(GIVEN RECORDS Opens)
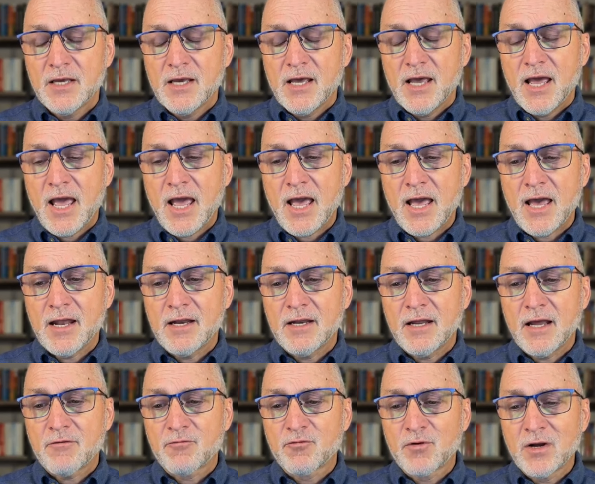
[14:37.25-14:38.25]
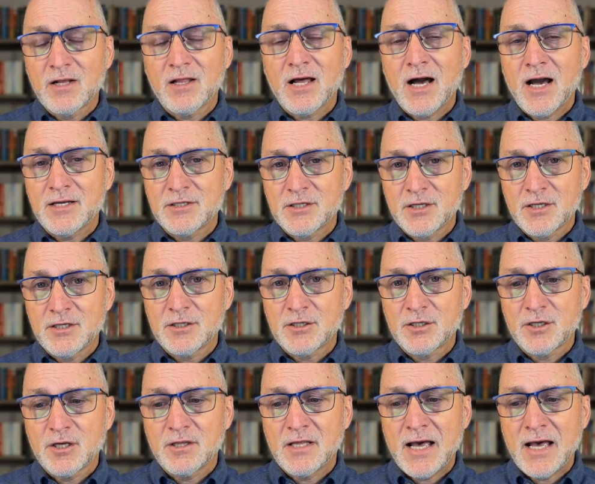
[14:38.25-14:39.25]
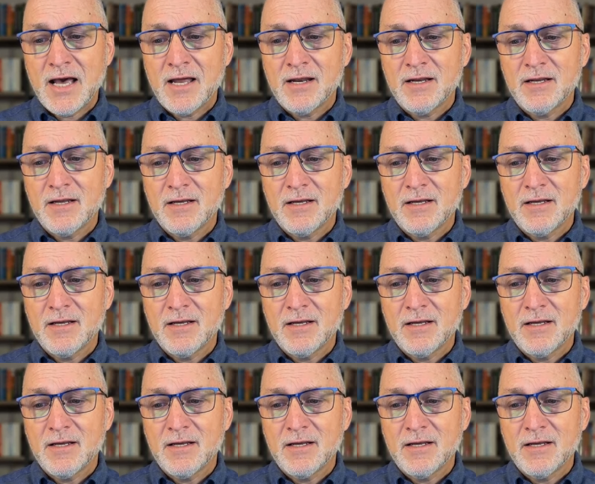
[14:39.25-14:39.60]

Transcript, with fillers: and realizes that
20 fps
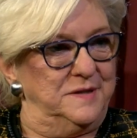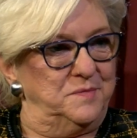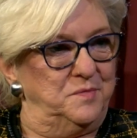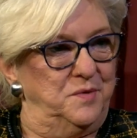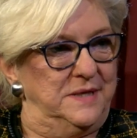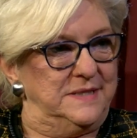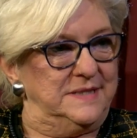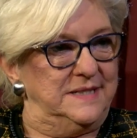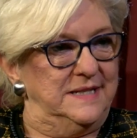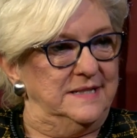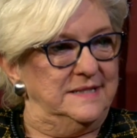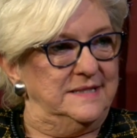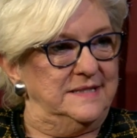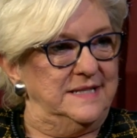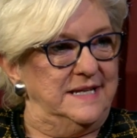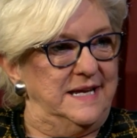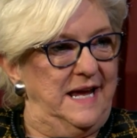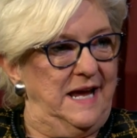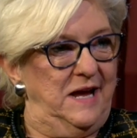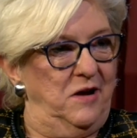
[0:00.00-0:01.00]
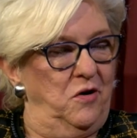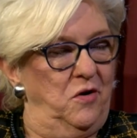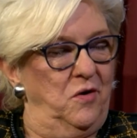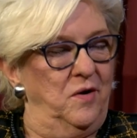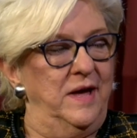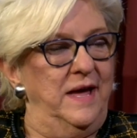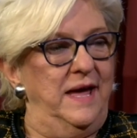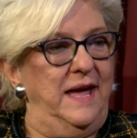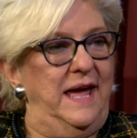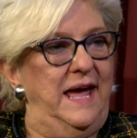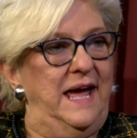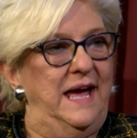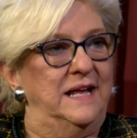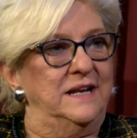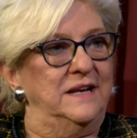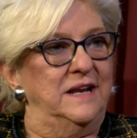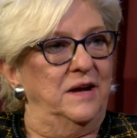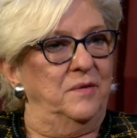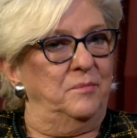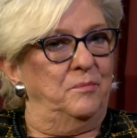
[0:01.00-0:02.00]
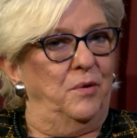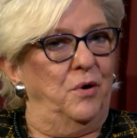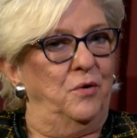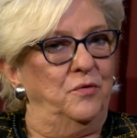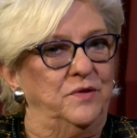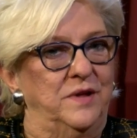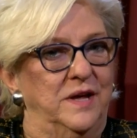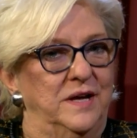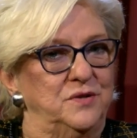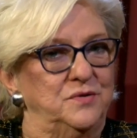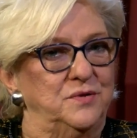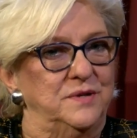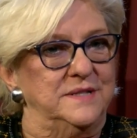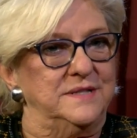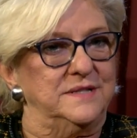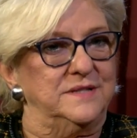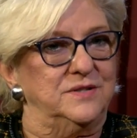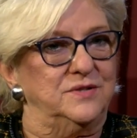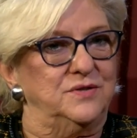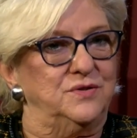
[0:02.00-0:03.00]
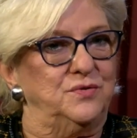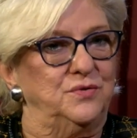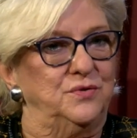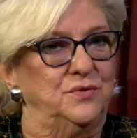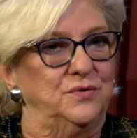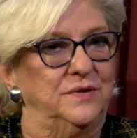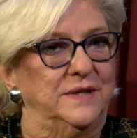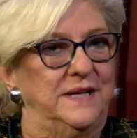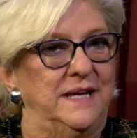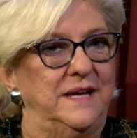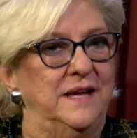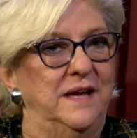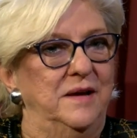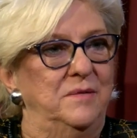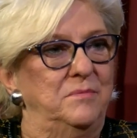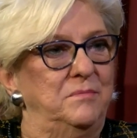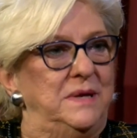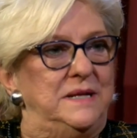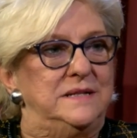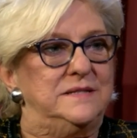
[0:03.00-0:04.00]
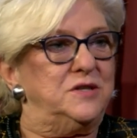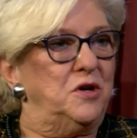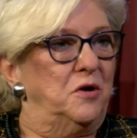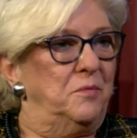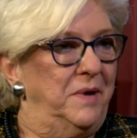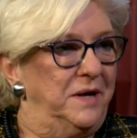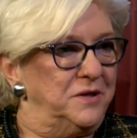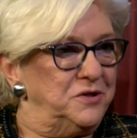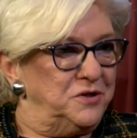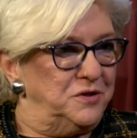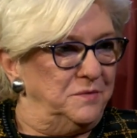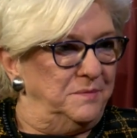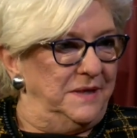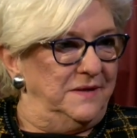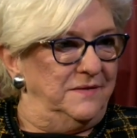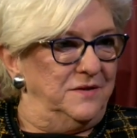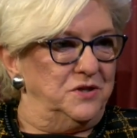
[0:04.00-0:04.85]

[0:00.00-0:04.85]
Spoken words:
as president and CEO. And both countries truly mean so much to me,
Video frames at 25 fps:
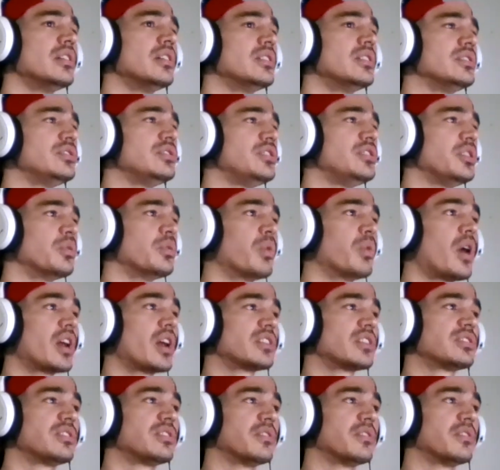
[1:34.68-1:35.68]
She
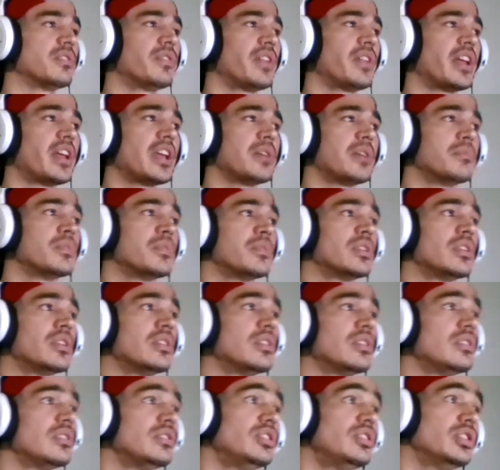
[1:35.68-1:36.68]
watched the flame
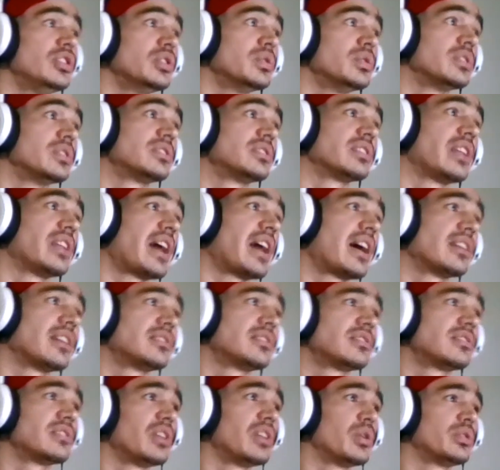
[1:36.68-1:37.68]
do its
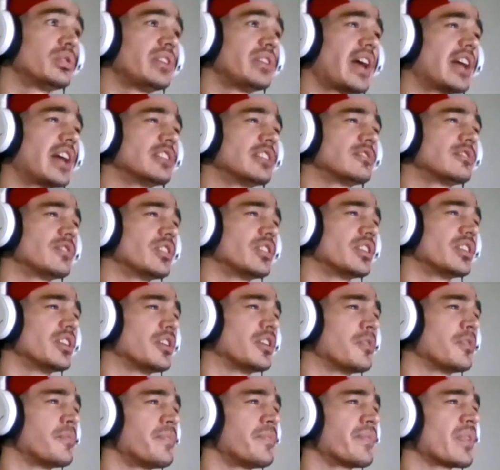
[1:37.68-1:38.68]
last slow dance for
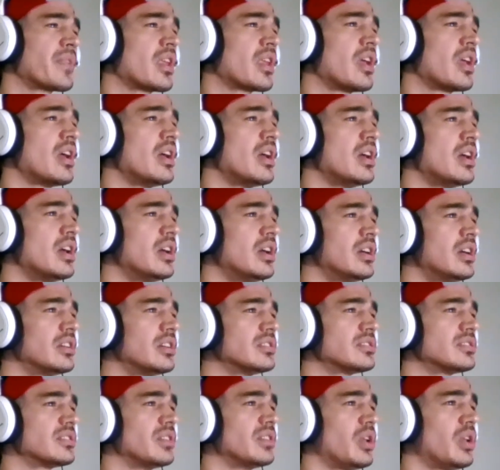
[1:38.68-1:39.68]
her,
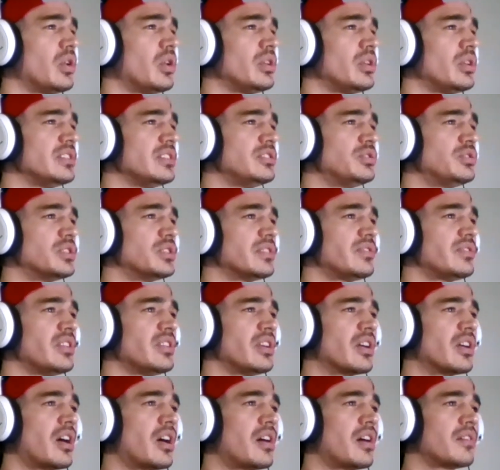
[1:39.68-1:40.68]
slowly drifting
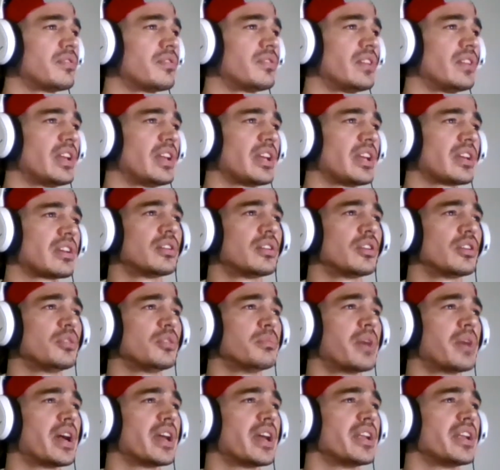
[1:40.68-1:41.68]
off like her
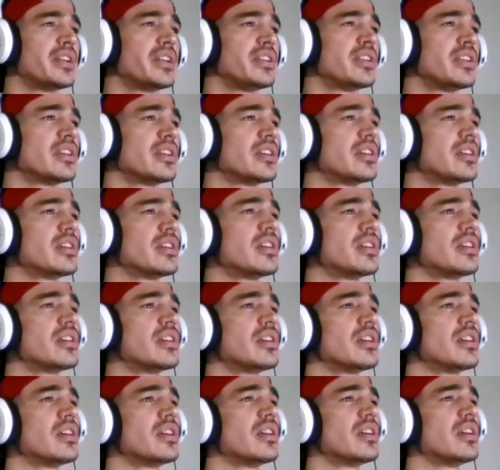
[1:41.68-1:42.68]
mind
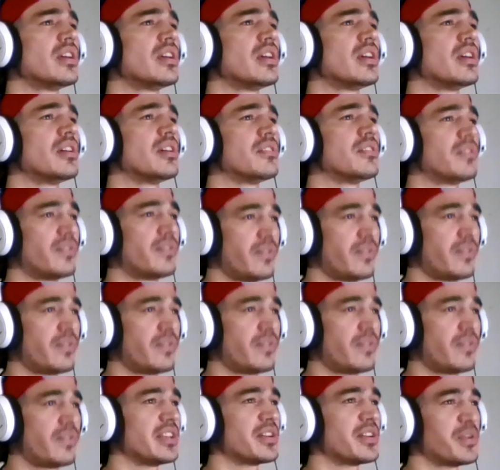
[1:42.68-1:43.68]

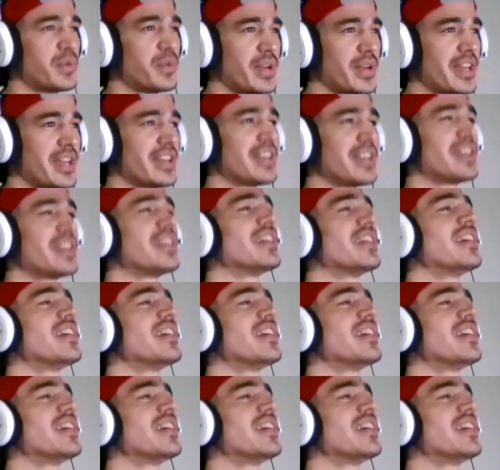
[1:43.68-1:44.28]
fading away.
(GIVEN RECORDS Closes)
An exact copy is needed of every line from the one holding "[1:34.68-1:35.68]" to the end of the entries above, both ends kept and each picture dropped.

[1:34.68-1:35.68]
She
[1:35.68-1:36.68]
watched the flame
[1:36.68-1:37.68]
do its
[1:37.68-1:38.68]
last slow dance for
[1:38.68-1:39.68]
her,
[1:39.68-1:40.68]
slowly drifting
[1:40.68-1:41.68]
off like her
[1:41.68-1:42.68]
mind
[1:42.68-1:43.68]

[1:43.68-1:44.28]
fading away.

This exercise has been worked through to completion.